### Stored items from a collection
*** Block opens ***

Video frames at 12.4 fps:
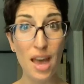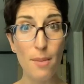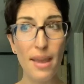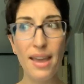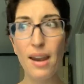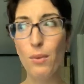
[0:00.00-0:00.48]

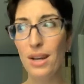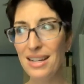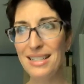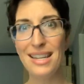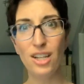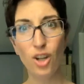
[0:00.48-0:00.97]
them. And when
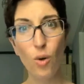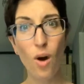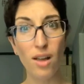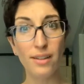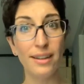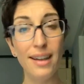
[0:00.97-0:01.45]
I say go
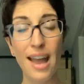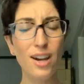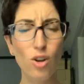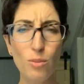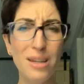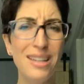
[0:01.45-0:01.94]
all in, I
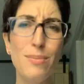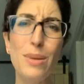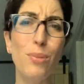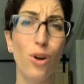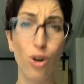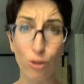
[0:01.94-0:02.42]
don't mean
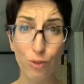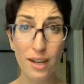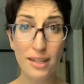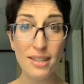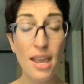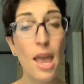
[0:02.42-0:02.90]
be
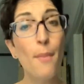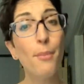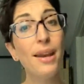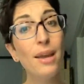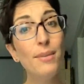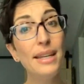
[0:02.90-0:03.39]
perfect,
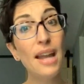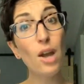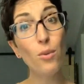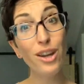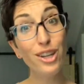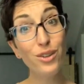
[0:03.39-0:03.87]
but I mean,
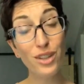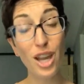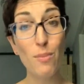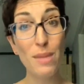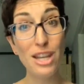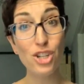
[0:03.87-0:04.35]
I want you to
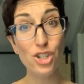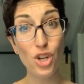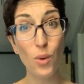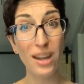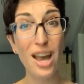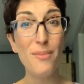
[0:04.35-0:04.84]
commit to
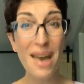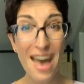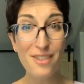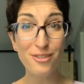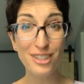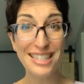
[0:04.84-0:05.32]
showing up
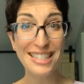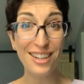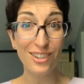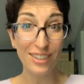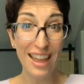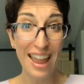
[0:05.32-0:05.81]
every
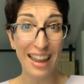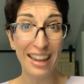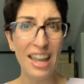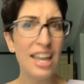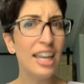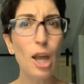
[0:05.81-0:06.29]
single
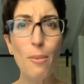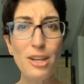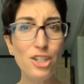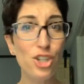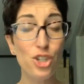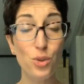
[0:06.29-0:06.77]
day,
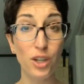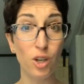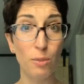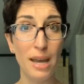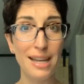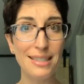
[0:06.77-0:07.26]
commit to doing
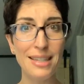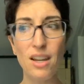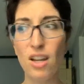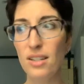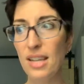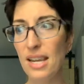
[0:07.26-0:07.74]
your best.
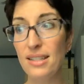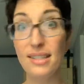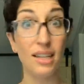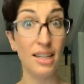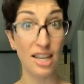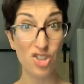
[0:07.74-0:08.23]
And on days
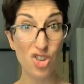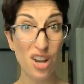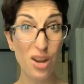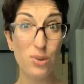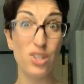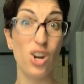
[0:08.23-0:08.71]
like
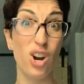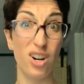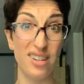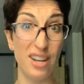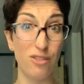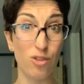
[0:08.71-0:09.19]
yesterday was a
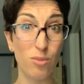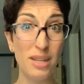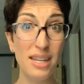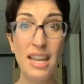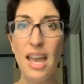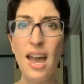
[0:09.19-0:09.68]
hard day for
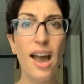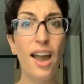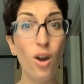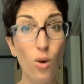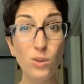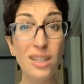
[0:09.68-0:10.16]
me.
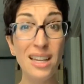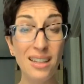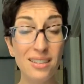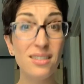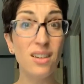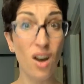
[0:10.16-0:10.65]
I
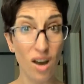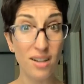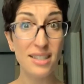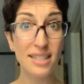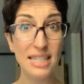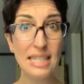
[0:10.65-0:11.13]
only
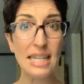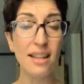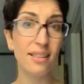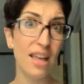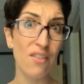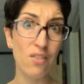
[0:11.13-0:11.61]
honestly did
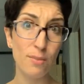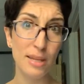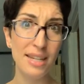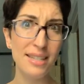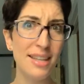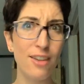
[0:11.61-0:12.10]
11
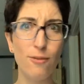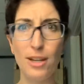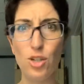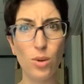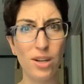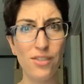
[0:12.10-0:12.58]
minutes of
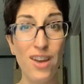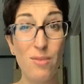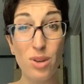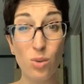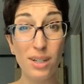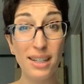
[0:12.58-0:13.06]
my
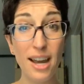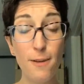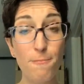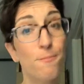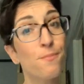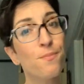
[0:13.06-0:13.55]
25 minute
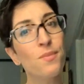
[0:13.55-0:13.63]
workout,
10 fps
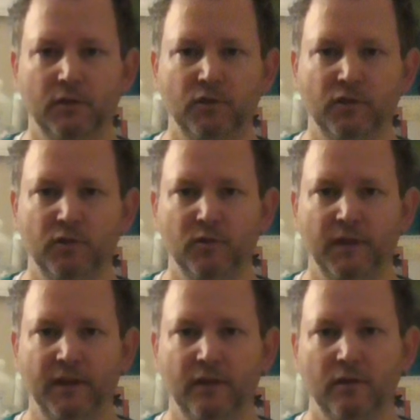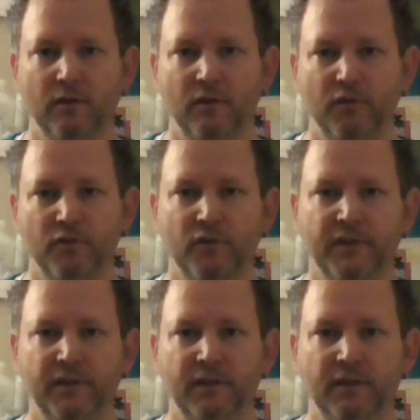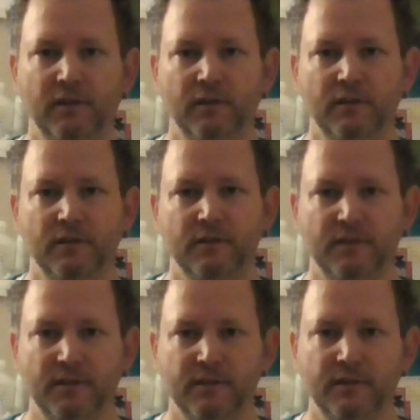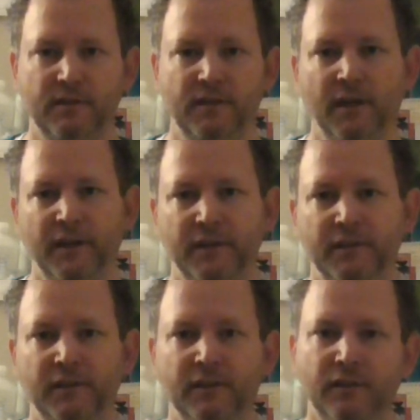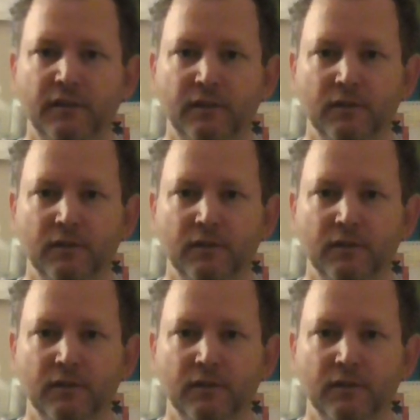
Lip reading: you can do like 30, 60, 90,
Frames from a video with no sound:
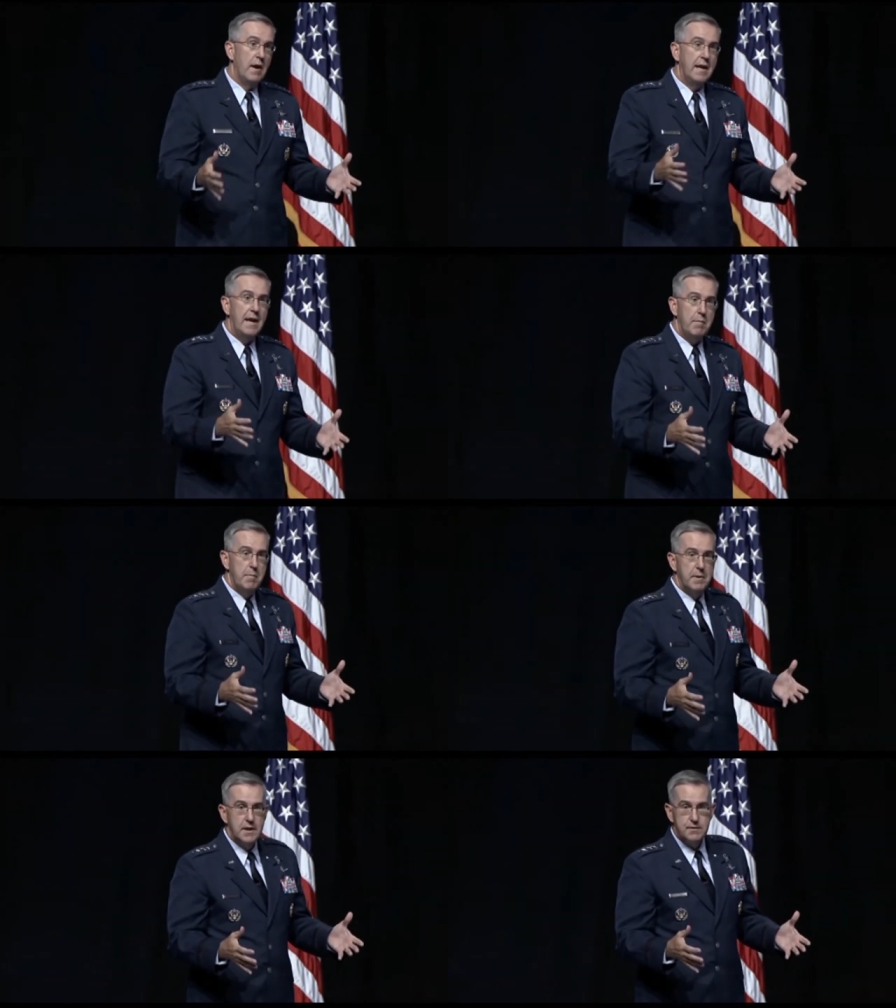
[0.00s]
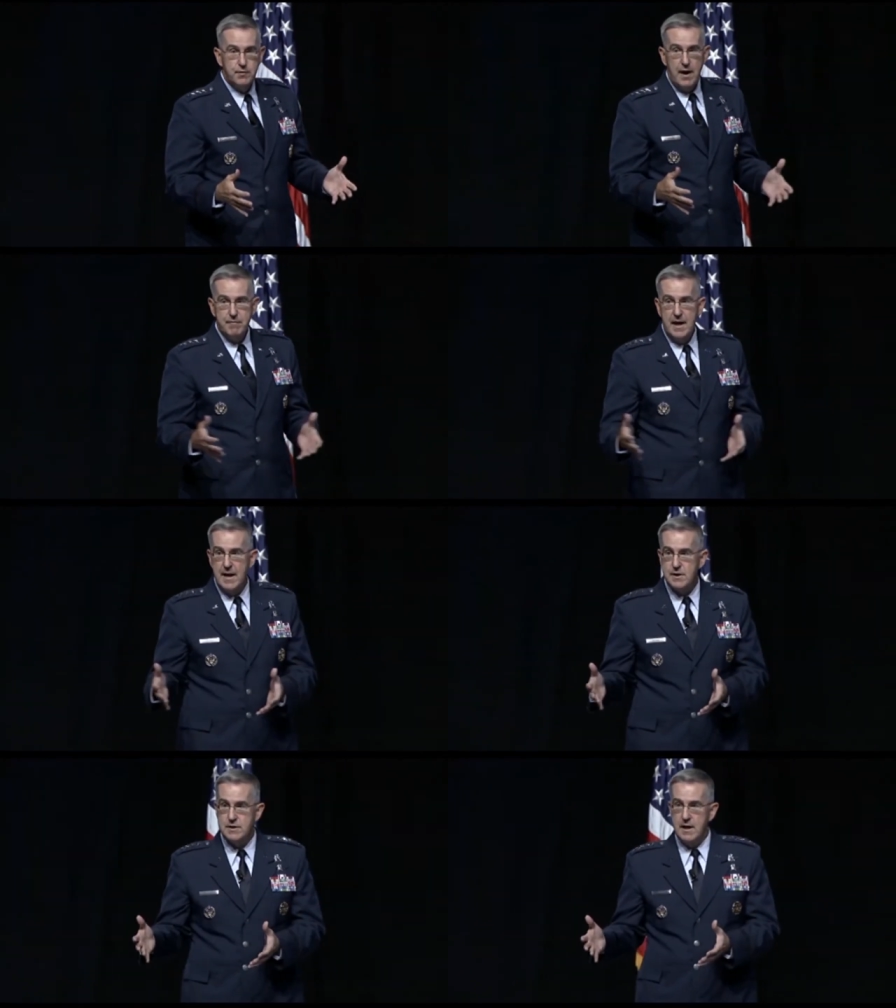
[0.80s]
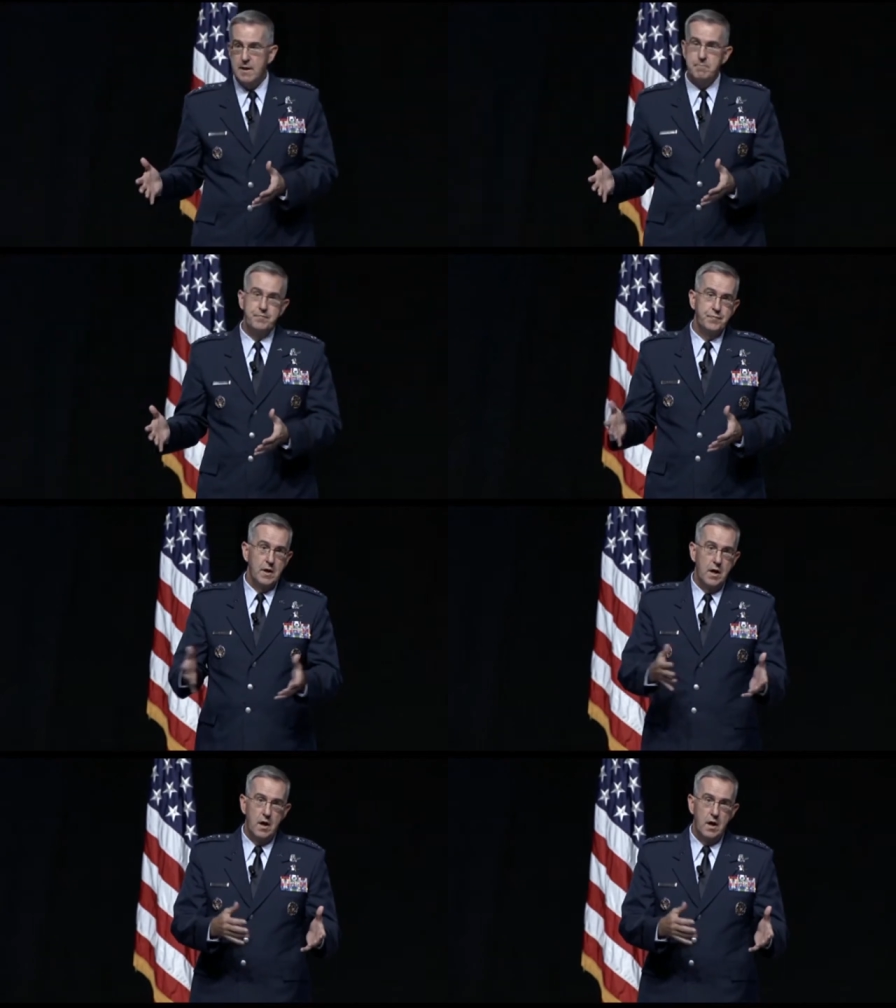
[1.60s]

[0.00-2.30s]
integrating capabilities for Afghanistan,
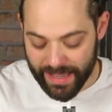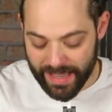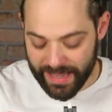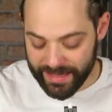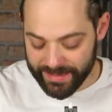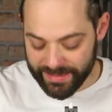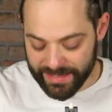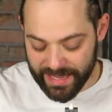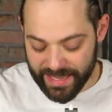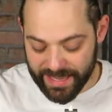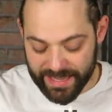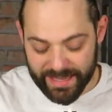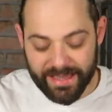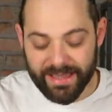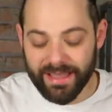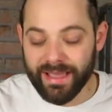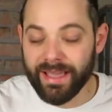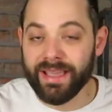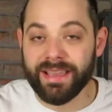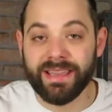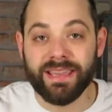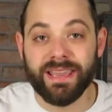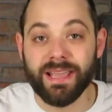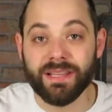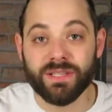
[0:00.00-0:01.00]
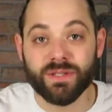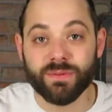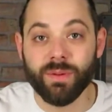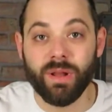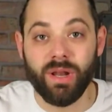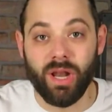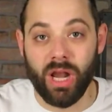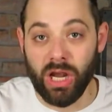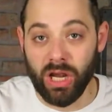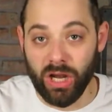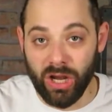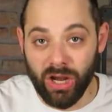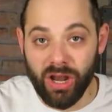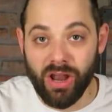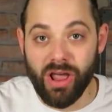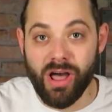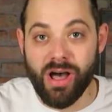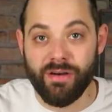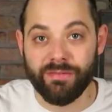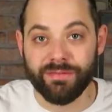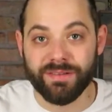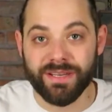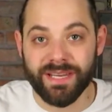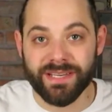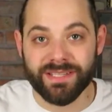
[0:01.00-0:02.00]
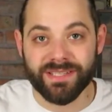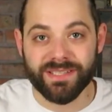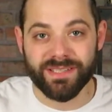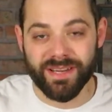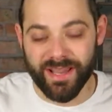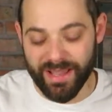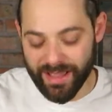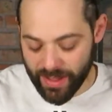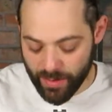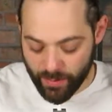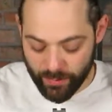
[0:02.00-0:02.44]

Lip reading: I think kids will love this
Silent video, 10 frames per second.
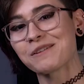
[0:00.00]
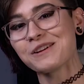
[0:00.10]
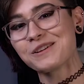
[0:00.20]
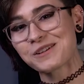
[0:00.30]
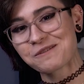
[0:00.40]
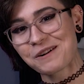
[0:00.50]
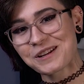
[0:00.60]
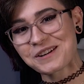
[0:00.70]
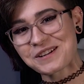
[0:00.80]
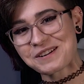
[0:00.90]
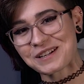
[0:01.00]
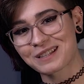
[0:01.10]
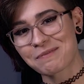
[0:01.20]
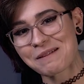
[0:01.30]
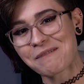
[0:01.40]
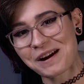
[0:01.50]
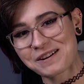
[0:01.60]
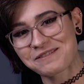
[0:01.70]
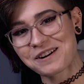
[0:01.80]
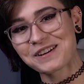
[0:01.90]
if you do want your USB
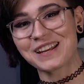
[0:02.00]
microphone,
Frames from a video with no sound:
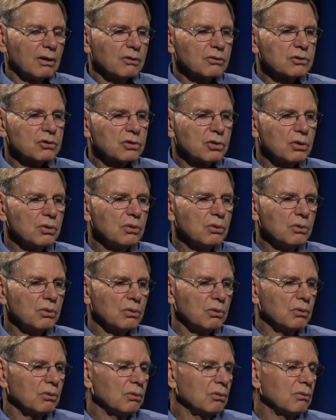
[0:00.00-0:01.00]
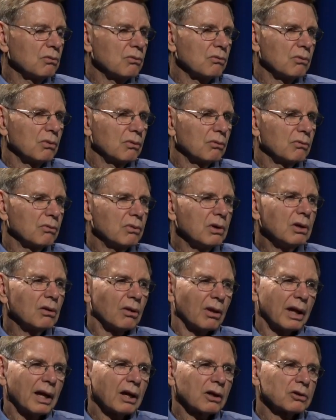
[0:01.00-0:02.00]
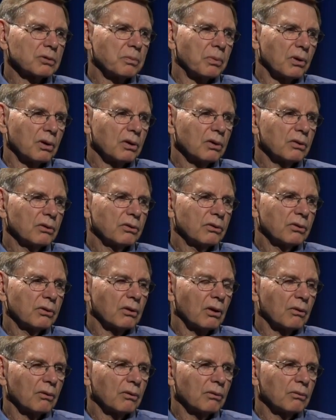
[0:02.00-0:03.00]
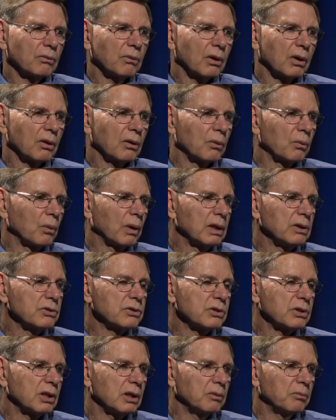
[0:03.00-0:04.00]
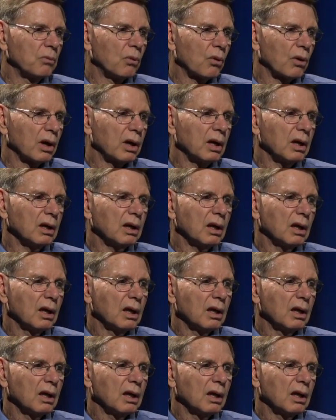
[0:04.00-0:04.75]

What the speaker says: two real experts. One on Wednesday morning,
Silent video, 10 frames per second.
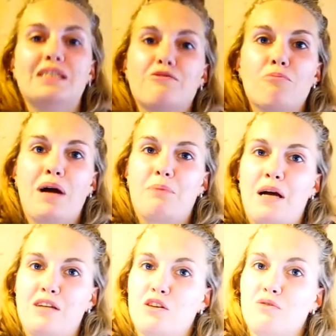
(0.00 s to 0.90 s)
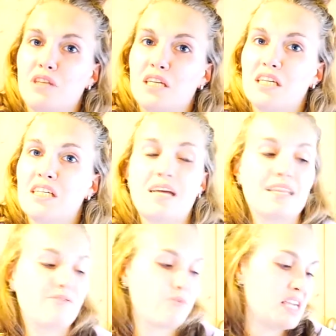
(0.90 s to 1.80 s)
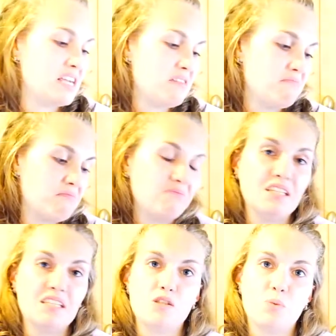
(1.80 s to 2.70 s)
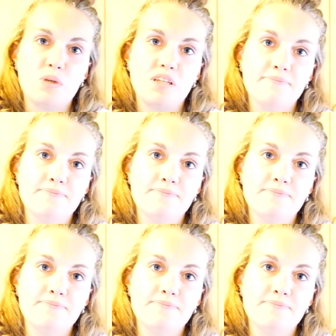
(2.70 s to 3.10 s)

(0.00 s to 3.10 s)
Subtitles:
different backpacks over the years, and for me, this is a winner.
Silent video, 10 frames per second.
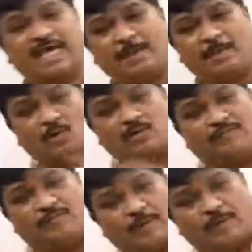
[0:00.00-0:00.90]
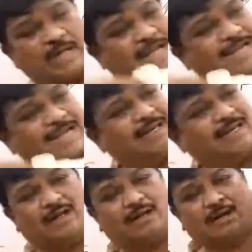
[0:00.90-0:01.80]
amount of power again
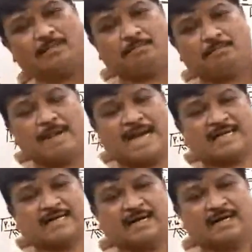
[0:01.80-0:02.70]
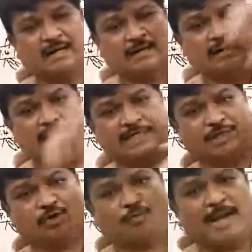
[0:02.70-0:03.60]
back,
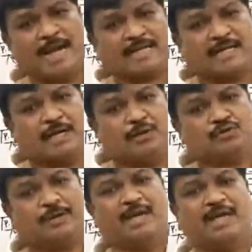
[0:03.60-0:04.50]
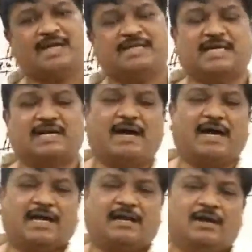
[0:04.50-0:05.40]
retrieve back into the main
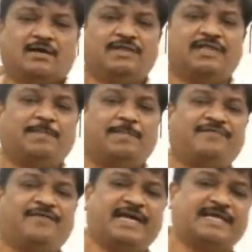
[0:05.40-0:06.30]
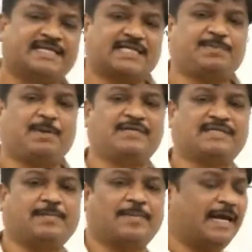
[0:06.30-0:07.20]
reservoir with the help of a excess power supply.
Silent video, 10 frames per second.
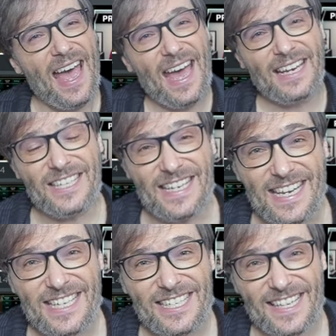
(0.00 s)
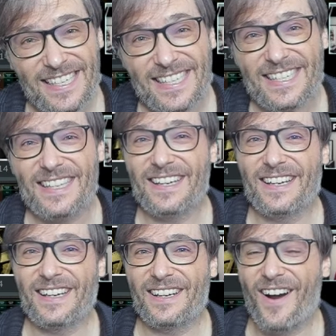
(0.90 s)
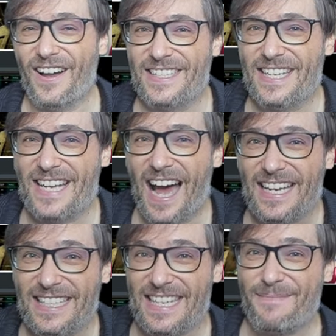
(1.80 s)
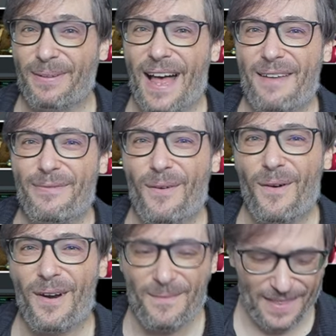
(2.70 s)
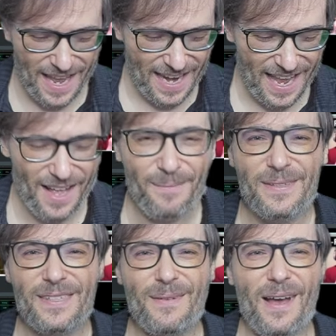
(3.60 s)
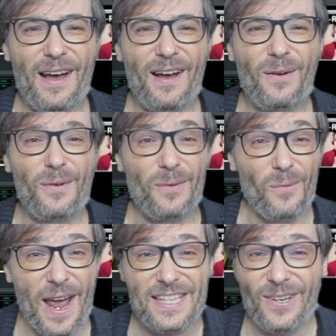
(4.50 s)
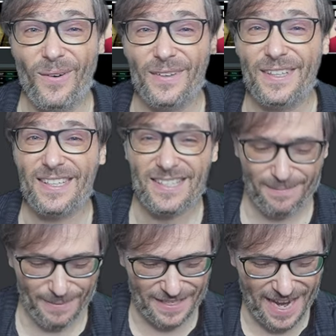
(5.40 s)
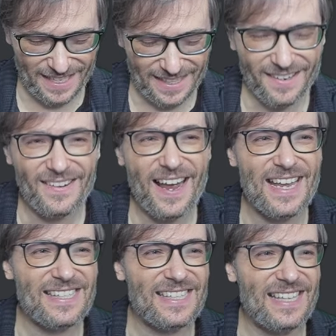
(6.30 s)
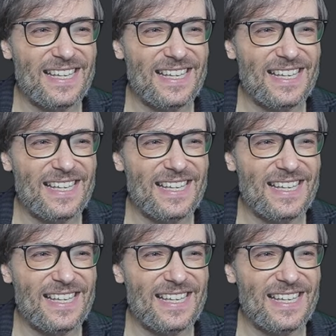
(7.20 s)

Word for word: and Aegis, the content ID platform that helps uh, rights holders protect their rights.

*** Block closes ***

### Work order
Without the pictures, give every line of the data again, exactly as written.

### Output of the exercise
Video frames at 12.4 fps:
[0:00.00-0:00.48]

[0:00.48-0:00.97]
them. And when
[0:00.97-0:01.45]
I say go
[0:01.45-0:01.94]
all in, I
[0:01.94-0:02.42]
don't mean
[0:02.42-0:02.90]
be
[0:02.90-0:03.39]
perfect,
[0:03.39-0:03.87]
but I mean,
[0:03.87-0:04.35]
I want you to
[0:04.35-0:04.84]
commit to
[0:04.84-0:05.32]
showing up
[0:05.32-0:05.81]
every
[0:05.81-0:06.29]
single
[0:06.29-0:06.77]
day,
[0:06.77-0:07.26]
commit to doing
[0:07.26-0:07.74]
your best.
[0:07.74-0:08.23]
And on days
[0:08.23-0:08.71]
like
[0:08.71-0:09.19]
yesterday was a
[0:09.19-0:09.68]
hard day for
[0:09.68-0:10.16]
me.
[0:10.16-0:10.65]
I
[0:10.65-0:11.13]
only
[0:11.13-0:11.61]
honestly did
[0:11.61-0:12.10]
11
[0:12.10-0:12.58]
minutes of
[0:12.58-0:13.06]
my
[0:13.06-0:13.55]
25 minute
[0:13.55-0:13.63]
workout,
10 fps
Lip reading: you can do like 30, 60, 90,
Frames from a video with no sound:
[0.00s]
[0.80s]
[1.60s]

[0.00-2.30s]
integrating capabilities for Afghanistan,
[0:00.00-0:01.00]
[0:01.00-0:02.00]
[0:02.00-0:02.44]

Lip reading: I think kids will love this
Silent video, 10 frames per second.
[0:00.00]
[0:00.10]
[0:00.20]
[0:00.30]
[0:00.40]
[0:00.50]
[0:00.60]
[0:00.70]
[0:00.80]
[0:00.90]
[0:01.00]
[0:01.10]
[0:01.20]
[0:01.30]
[0:01.40]
[0:01.50]
[0:01.60]
[0:01.70]
[0:01.80]
[0:01.90]
if you do want your USB
[0:02.00]
microphone,
Frames from a video with no sound:
[0:00.00-0:01.00]
[0:01.00-0:02.00]
[0:02.00-0:03.00]
[0:03.00-0:04.00]
[0:04.00-0:04.75]

What the speaker says: two real experts. One on Wednesday morning,
Silent video, 10 frames per second.
(0.00 s to 0.90 s)
(0.90 s to 1.80 s)
(1.80 s to 2.70 s)
(2.70 s to 3.10 s)

(0.00 s to 3.10 s)
Subtitles:
different backpacks over the years, and for me, this is a winner.
Silent video, 10 frames per second.
[0:00.00-0:00.90]
[0:00.90-0:01.80]
amount of power again
[0:01.80-0:02.70]
[0:02.70-0:03.60]
back,
[0:03.60-0:04.50]
[0:04.50-0:05.40]
retrieve back into the main
[0:05.40-0:06.30]
[0:06.30-0:07.20]
reservoir with the help of a excess power supply.
Silent video, 10 frames per second.
(0.00 s)
(0.90 s)
(1.80 s)
(2.70 s)
(3.60 s)
(4.50 s)
(5.40 s)
(6.30 s)
(7.20 s)

Word for word: and Aegis, the content ID platform that helps uh, rights holders protect their rights.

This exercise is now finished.